Work task: Please return all of the material exactly, with no line missing.

Provided material:
+ + + + +

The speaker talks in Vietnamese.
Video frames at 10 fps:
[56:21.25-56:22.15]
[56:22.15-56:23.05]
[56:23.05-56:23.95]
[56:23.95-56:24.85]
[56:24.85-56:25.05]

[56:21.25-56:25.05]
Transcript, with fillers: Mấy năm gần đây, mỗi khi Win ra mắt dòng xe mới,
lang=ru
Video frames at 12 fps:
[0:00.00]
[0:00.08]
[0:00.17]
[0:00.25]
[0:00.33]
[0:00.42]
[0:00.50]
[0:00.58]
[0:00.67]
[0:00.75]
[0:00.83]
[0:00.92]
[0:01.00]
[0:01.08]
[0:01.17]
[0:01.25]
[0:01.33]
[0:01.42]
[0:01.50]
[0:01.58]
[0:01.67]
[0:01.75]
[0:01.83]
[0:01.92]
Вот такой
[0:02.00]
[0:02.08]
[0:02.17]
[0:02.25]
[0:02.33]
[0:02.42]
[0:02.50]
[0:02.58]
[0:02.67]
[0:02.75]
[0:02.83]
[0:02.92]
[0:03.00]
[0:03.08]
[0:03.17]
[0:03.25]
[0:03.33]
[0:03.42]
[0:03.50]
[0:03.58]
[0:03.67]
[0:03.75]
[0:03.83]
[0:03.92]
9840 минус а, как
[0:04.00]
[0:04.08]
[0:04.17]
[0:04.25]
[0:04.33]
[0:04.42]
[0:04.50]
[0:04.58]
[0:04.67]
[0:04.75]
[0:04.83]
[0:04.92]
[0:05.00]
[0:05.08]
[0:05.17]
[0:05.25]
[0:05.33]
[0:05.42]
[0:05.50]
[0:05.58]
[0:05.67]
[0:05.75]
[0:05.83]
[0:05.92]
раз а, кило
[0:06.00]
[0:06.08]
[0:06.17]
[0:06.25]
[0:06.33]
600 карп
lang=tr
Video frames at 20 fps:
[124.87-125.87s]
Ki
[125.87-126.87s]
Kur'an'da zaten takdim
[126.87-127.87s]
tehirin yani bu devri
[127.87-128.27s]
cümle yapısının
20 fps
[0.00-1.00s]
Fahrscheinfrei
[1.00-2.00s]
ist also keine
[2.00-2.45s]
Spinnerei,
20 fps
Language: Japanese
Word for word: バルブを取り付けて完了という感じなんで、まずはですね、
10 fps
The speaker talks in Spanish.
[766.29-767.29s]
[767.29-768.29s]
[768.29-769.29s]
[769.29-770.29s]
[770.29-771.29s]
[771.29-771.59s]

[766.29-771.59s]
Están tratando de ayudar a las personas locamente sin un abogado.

+ + + + +

Answer below:
The speaker talks in Vietnamese.
Video frames at 10 fps:
[56:21.25-56:22.15]
[56:22.15-56:23.05]
[56:23.05-56:23.95]
[56:23.95-56:24.85]
[56:24.85-56:25.05]

[56:21.25-56:25.05]
Transcript, with fillers: Mấy năm gần đây, mỗi khi Win ra mắt dòng xe mới,
lang=ru
Video frames at 12 fps:
[0:00.00]
[0:00.08]
[0:00.17]
[0:00.25]
[0:00.33]
[0:00.42]
[0:00.50]
[0:00.58]
[0:00.67]
[0:00.75]
[0:00.83]
[0:00.92]
[0:01.00]
[0:01.08]
[0:01.17]
[0:01.25]
[0:01.33]
[0:01.42]
[0:01.50]
[0:01.58]
[0:01.67]
[0:01.75]
[0:01.83]
[0:01.92]
Вот такой
[0:02.00]
[0:02.08]
[0:02.17]
[0:02.25]
[0:02.33]
[0:02.42]
[0:02.50]
[0:02.58]
[0:02.67]
[0:02.75]
[0:02.83]
[0:02.92]
[0:03.00]
[0:03.08]
[0:03.17]
[0:03.25]
[0:03.33]
[0:03.42]
[0:03.50]
[0:03.58]
[0:03.67]
[0:03.75]
[0:03.83]
[0:03.92]
9840 минус а, как
[0:04.00]
[0:04.08]
[0:04.17]
[0:04.25]
[0:04.33]
[0:04.42]
[0:04.50]
[0:04.58]
[0:04.67]
[0:04.75]
[0:04.83]
[0:04.92]
[0:05.00]
[0:05.08]
[0:05.17]
[0:05.25]
[0:05.33]
[0:05.42]
[0:05.50]
[0:05.58]
[0:05.67]
[0:05.75]
[0:05.83]
[0:05.92]
раз а, кило
[0:06.00]
[0:06.08]
[0:06.17]
[0:06.25]
[0:06.33]
600 карп
lang=tr
Video frames at 20 fps:
[124.87-125.87s]
Ki
[125.87-126.87s]
Kur'an'da zaten takdim
[126.87-127.87s]
tehirin yani bu devri
[127.87-128.27s]
cümle yapısının
20 fps
[0.00-1.00s]
Fahrscheinfrei
[1.00-2.00s]
ist also keine
[2.00-2.45s]
Spinnerei,
20 fps
Language: Japanese
Word for word: バルブを取り付けて完了という感じなんで、まずはですね、
10 fps
The speaker talks in Spanish.
[766.29-767.29s]
[767.29-768.29s]
[768.29-769.29s]
[769.29-770.29s]
[770.29-771.29s]
[771.29-771.59s]

[766.29-771.59s]
Están tratando de ayudar a las personas locamente sin un abogado.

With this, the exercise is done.